→ GOAL OF THE EXERCISE
This exercise calls for every record to be returned exactly, with pictures removed.

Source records
-- Opening Marker --

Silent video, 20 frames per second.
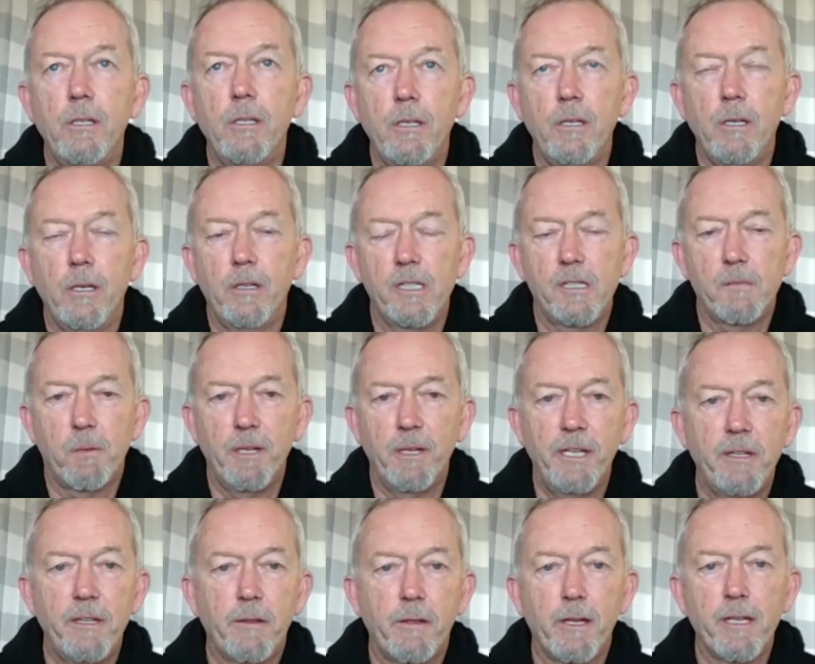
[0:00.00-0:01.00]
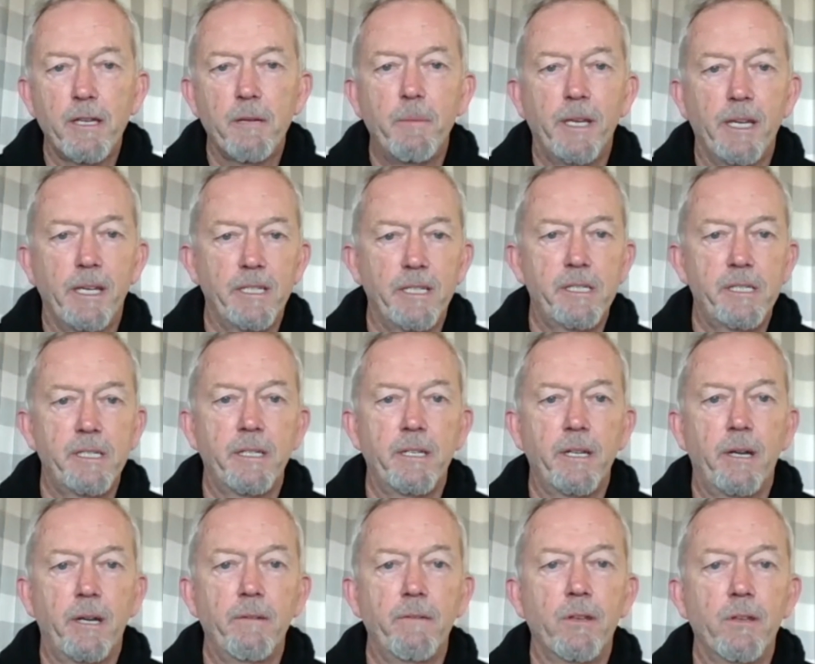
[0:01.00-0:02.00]
there's plenty to think about, isn't it,
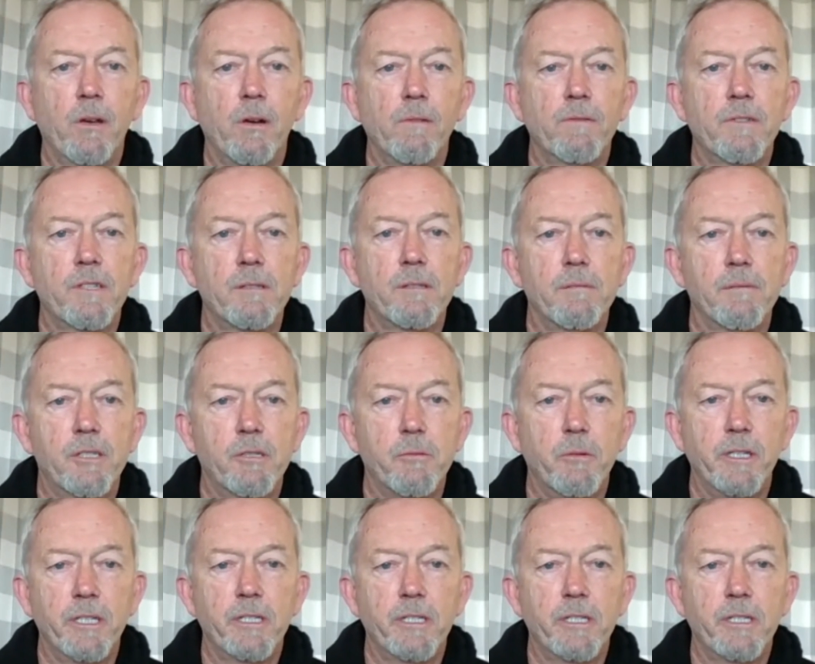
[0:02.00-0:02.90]
over the golf swing.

-- Closing Marker --

→ SOLUTION FOR THIS EXERCISE
Silent video, 20 frames per second.
[0:00.00-0:01.00]
[0:01.00-0:02.00]
there's plenty to think about, isn't it,
[0:02.00-0:02.90]
over the golf swing.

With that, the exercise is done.